Sevald Theodor Richard Andvord (5 August 1839 – 8 November 1913) was a Norwegian businessperson, known for founding the company Rich. Andvord.

==Biography==
He was born at Lom Municipality in Christians amt (county), Norway. He was the son of bailiff Paul Thorsteinson Andvord (1795-1863) and Thora Sevaldsdatter Kjæstad (1806–97). He moved to Christiania (now Oslo) in 1855 to work as an assistant in his uncle's shop. He also spent one year in Germany.

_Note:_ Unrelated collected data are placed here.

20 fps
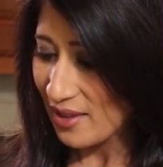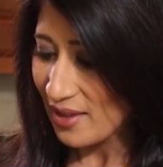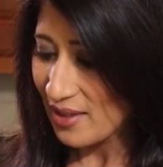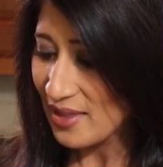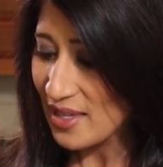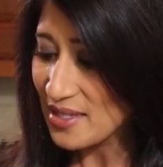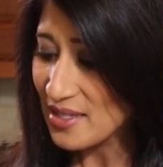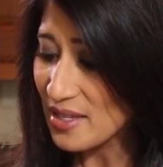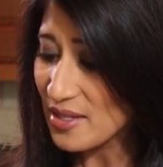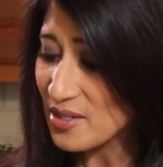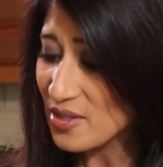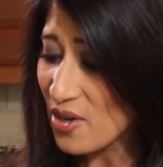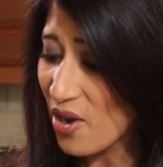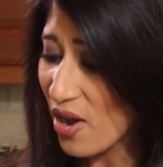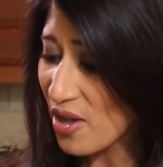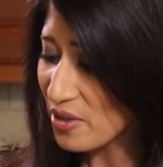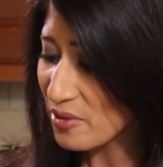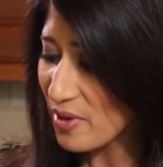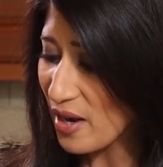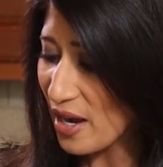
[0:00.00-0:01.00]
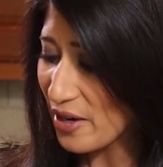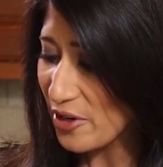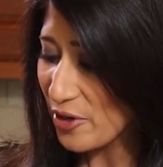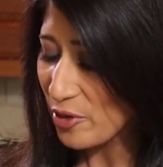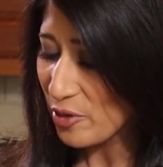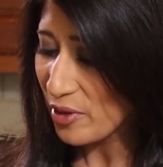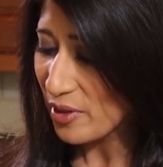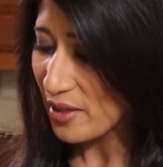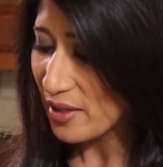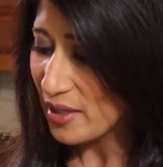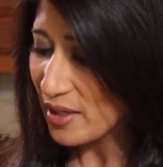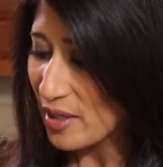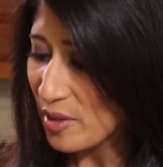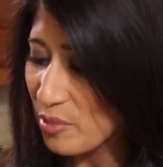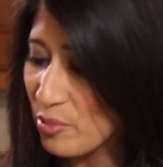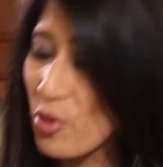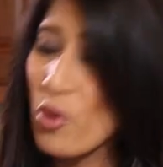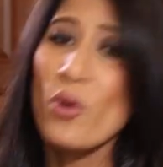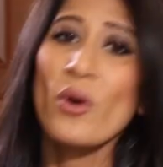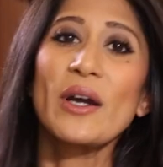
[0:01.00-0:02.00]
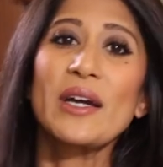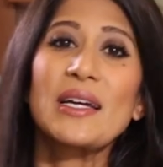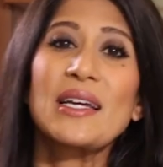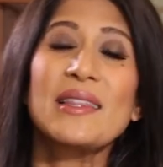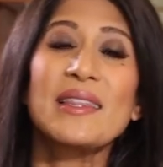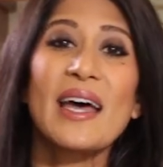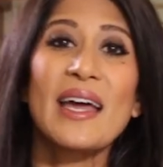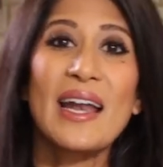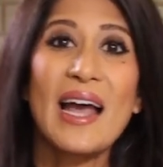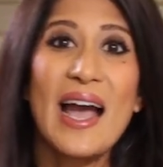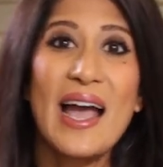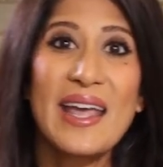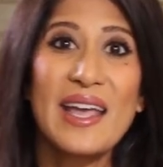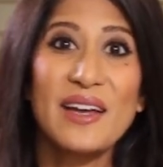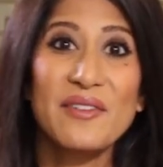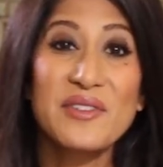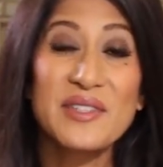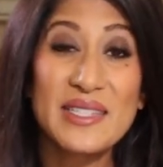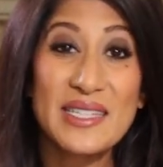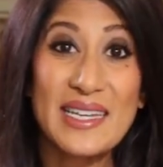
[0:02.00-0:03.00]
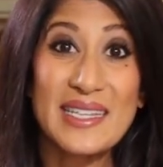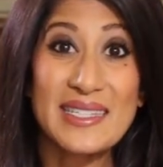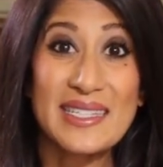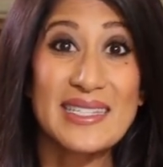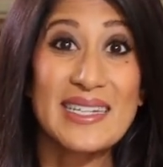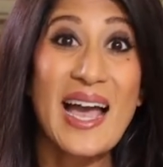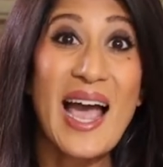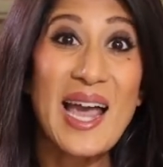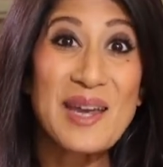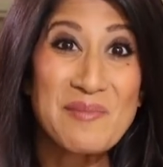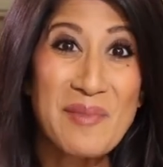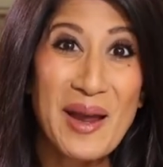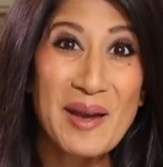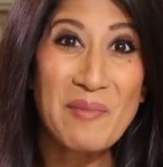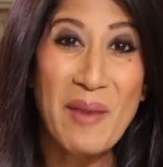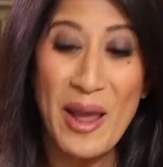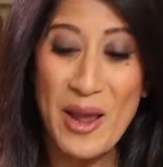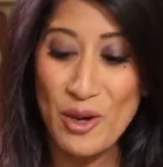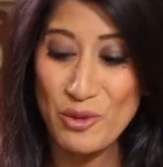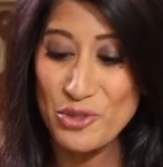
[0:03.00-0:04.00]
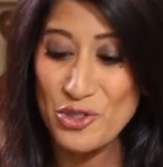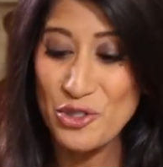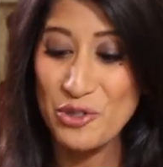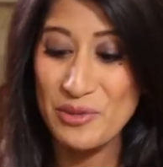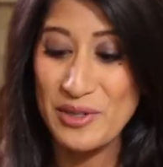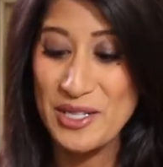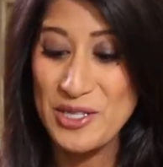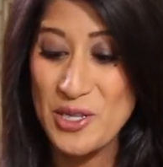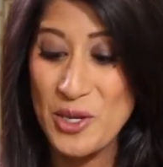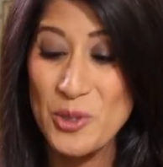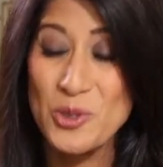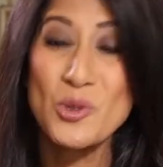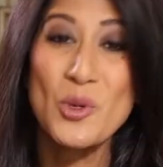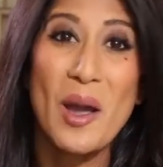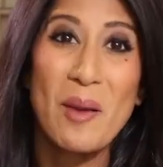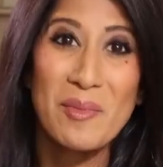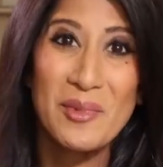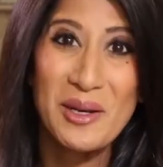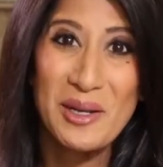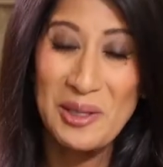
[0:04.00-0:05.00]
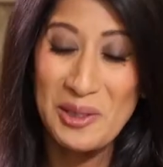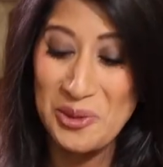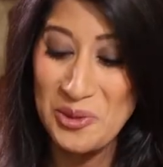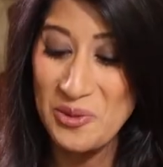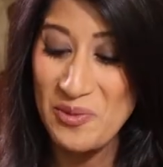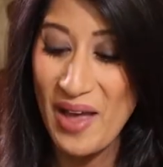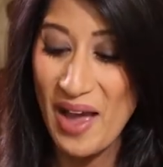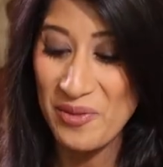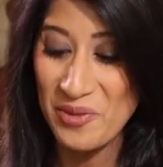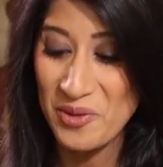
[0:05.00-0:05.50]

This is Colorado pork that I have seasoned. I made my own chorizo, so I'm going to include that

In 1865 he opened his own store near Stortorvet which he named Rich. Andvord. He imported pens, paper and other writing materials. Andvord soon got many notable customers, including Henrik Ibsen, Edvard Grieg, Jonas Lie, Bjørnstjerne Bjørnson, Edvard Munch, Fridtjof Nansen and Gustav Vigeland, and the store became a meeting place for artists and other notables. The new postal communication and the expanded bureaucracy meant even more for Andvord's business. He soon expanded into a larger company. Book printing and bookbinding were included in the company portfolio.

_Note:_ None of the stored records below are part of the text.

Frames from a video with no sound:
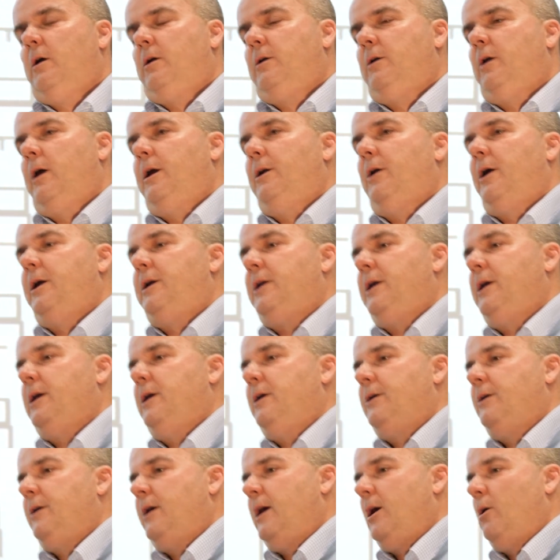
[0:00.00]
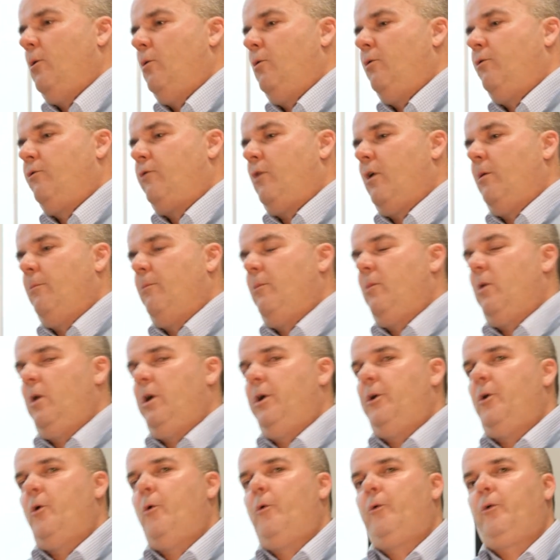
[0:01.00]
an idea now from
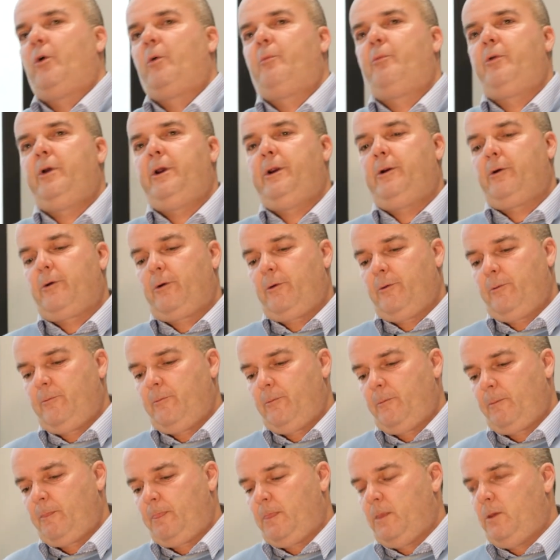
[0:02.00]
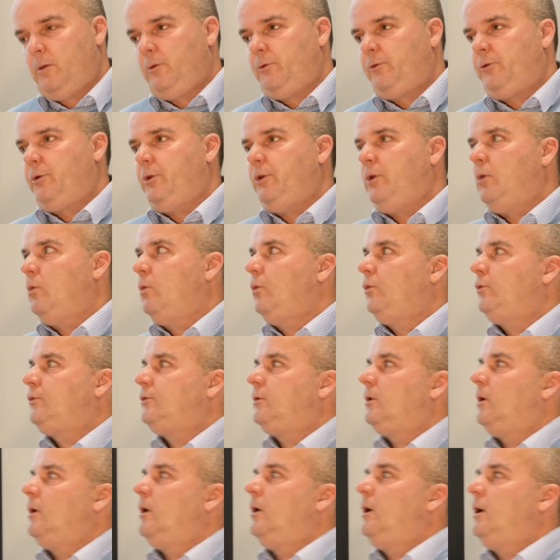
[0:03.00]
an owner breeder to
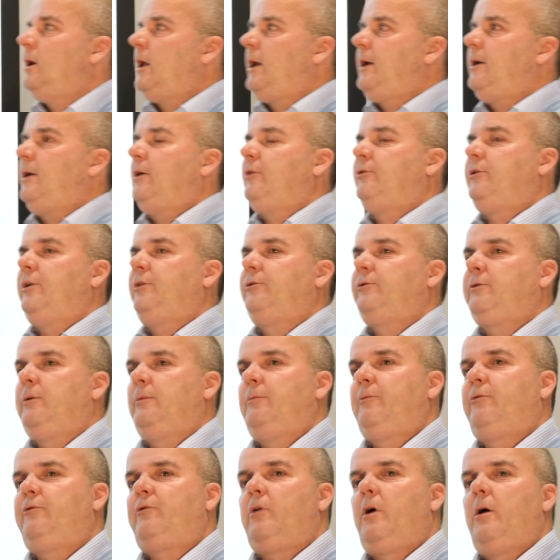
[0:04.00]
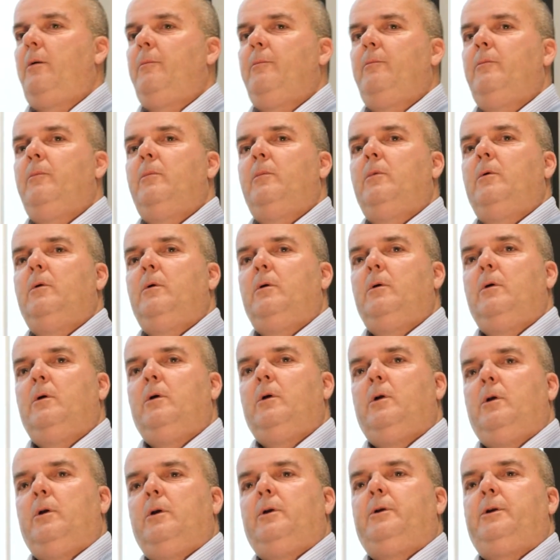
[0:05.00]
use lighting system from
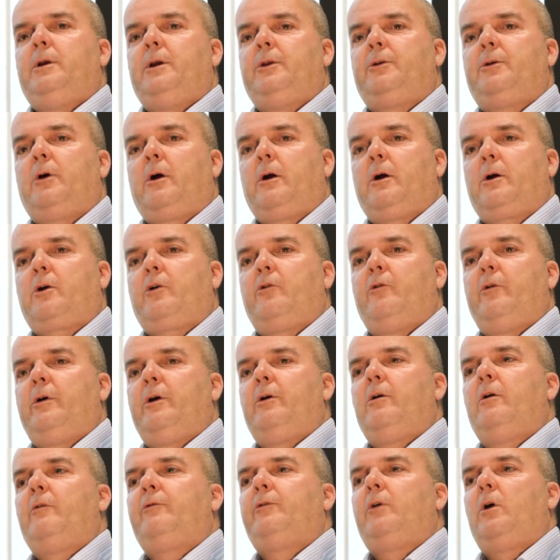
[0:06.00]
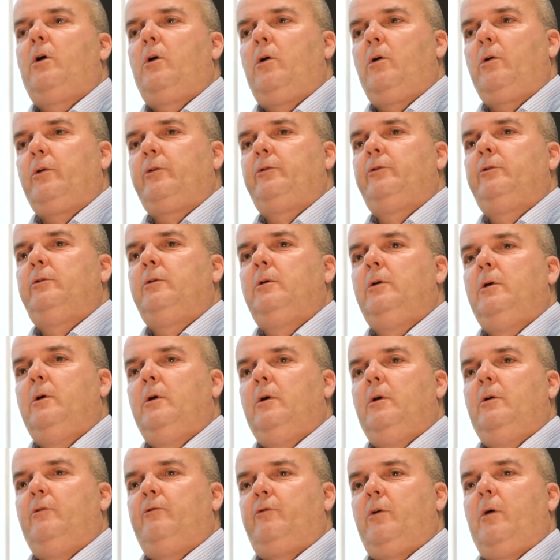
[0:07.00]
the entire career of the horse,
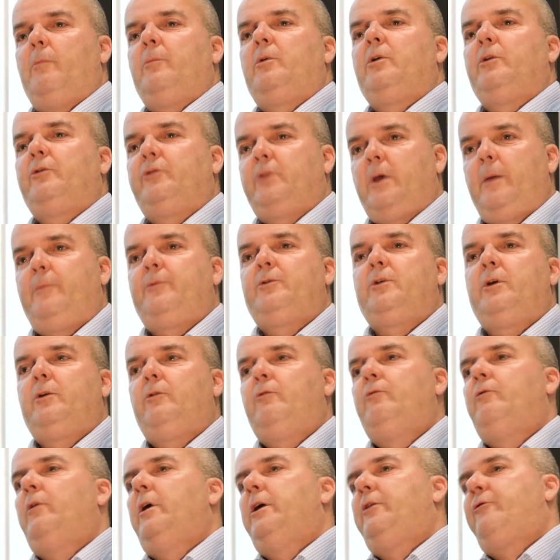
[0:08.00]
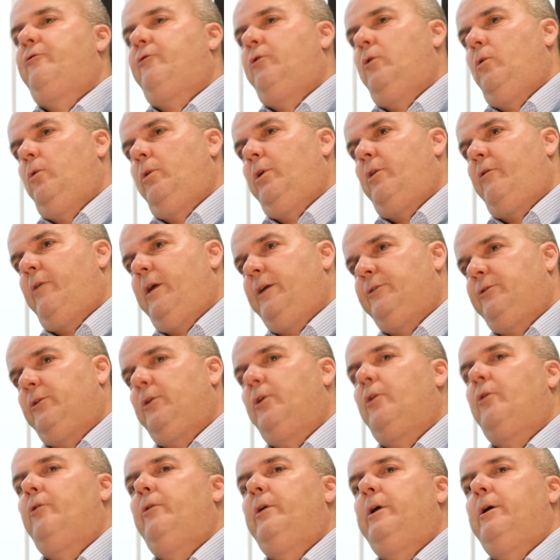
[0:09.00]
from conception right through the
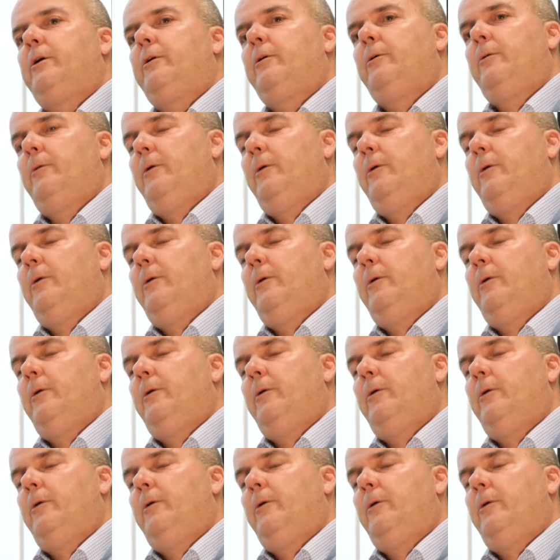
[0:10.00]
racing career.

Andvord was also a member of Kristiania city council. He also served on the board of Den norske Creditbank, Kreditkassen, Storebrand, Idun and the National Theatre. Andvord was an active philanthropist, and also led Borgervæpningen, a civic guard consisting of burghers but disestablished in 1881.

Andvord was decorated with the Royal Norwegian Order of St. Olav in 1881 and also received the Swedish Order of Vasa. He died in November 1913 in Kristiania, and was buried at Vår Frelsers gravlund.

His company still exists, although it was merged with C. Tybring-Gjedde in 2005 to form the new company Andvord Tybring-Gjedde.

==Personal life==
In 1883 he married Cathinca Sofie Jacobsen (1849–1935), a first cousin of composer Johan Svendsen. She was a skilled musician and helped led a bourgeois social life in the couple's Frogner home. They were the parents of several children and were the grandparents of Richard Andvord (1920-1997) who later took over the family business.

His daughter Elsa Andvord married Captain Edward Evans, later first Baron Mountevans, and Andvord was the grandfather of Richard Andvord Evans, 2nd Baron Mountevans (born 1918).